Consider the following questions. If your answer to any of them is “no,” your firm may be vulnerable to hackers.
- Does your practice backup all important data and information frequently? Regular backups reduce the likelihood that critical data is lost in the event of a cyber-attack or physical incident such as a fire or flood. The primary defense against ransomware attacks is to institute frequent backups of the files you do not want to lose, and to protect the backups in a remote or external location where they are safe from ransomware that seeks out backup copies.
- Are your employees required to complete regular cyber-security awareness training?
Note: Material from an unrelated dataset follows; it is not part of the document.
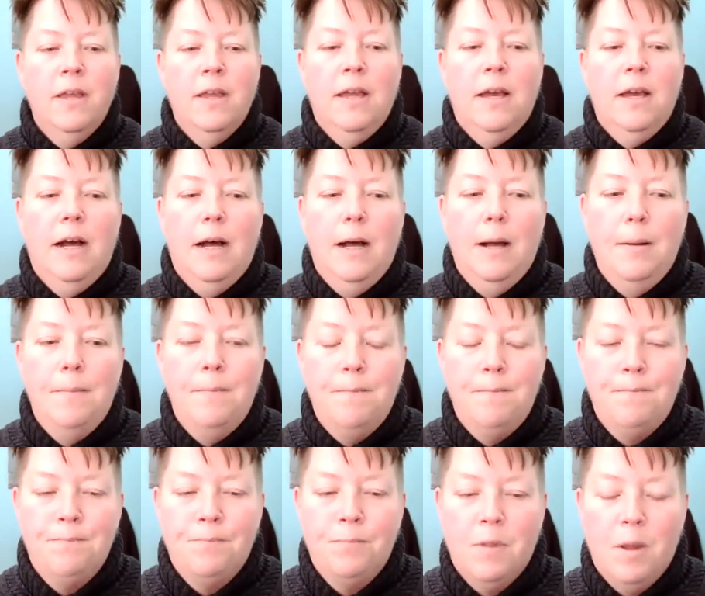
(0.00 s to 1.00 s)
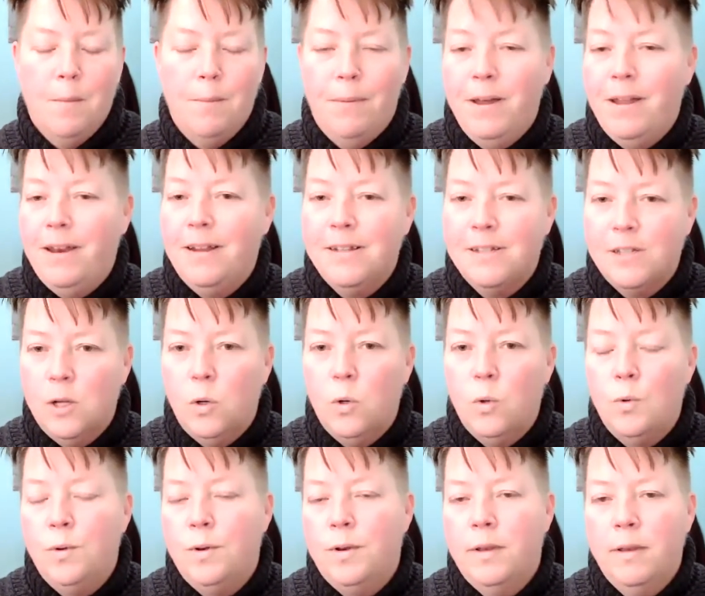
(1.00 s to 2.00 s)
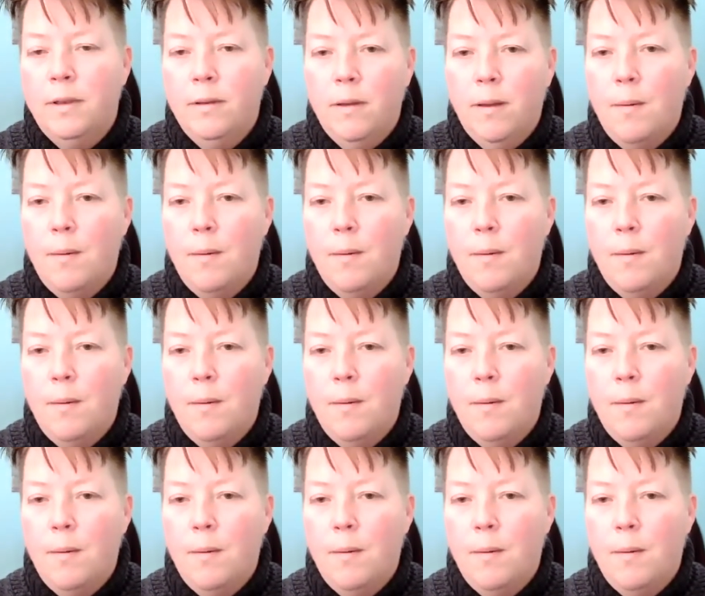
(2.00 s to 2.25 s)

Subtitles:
but its own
Practice’s might not invest in the cyber-security awareness training necessary to educate their employees on ever-present dangers, such as clicking on links or attachments found in emails, downloading malware through insecure websites or social media, or responding to requests for information from socially-engineered emails designed to scare people and exploit their desire for a good deal.
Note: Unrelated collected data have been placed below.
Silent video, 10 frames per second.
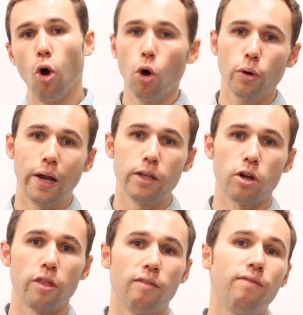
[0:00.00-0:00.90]
Whole grains
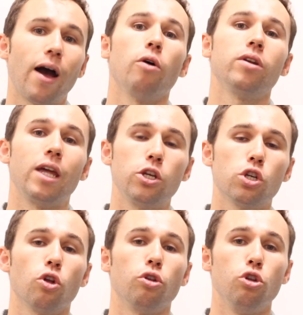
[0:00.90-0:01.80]
are the
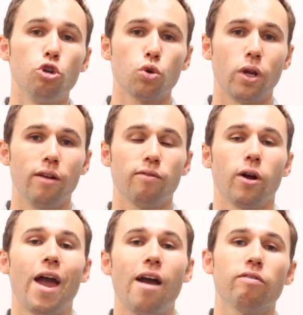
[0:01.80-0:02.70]
foundational nutrient
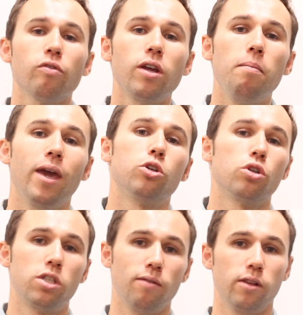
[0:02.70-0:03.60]
for every major
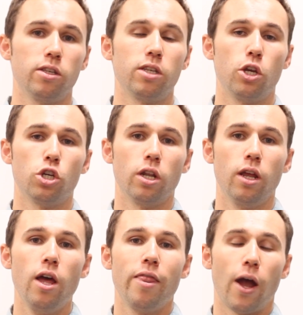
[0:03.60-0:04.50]
civilization
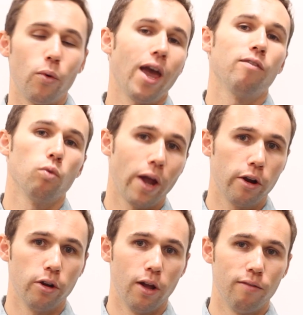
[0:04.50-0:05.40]
that we have a
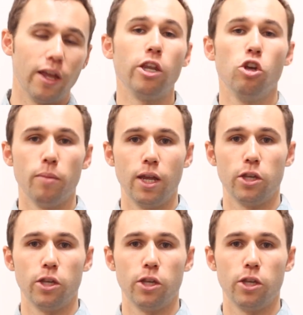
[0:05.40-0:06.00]
record of in human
- Have you implemented the “least privilege” concept of user permissions? Strictly defined user permissions and restrictions help ensure that people have only the level of user rights that they need to do their jobs.
- Do site administrators log out of systems and programs immediately after they have completed their tasks? Excessive rights and activities enable malware to cause more harm and result in greater data losses.
- Have you had a cyber-security expert test and evaluate your practice’s systems? Experts familiar with the firm’s systems can work with insurance and breach response service providers to reduce damages from breaches, minimize the costs of addressing the problems, and enable the firm to recover sooner.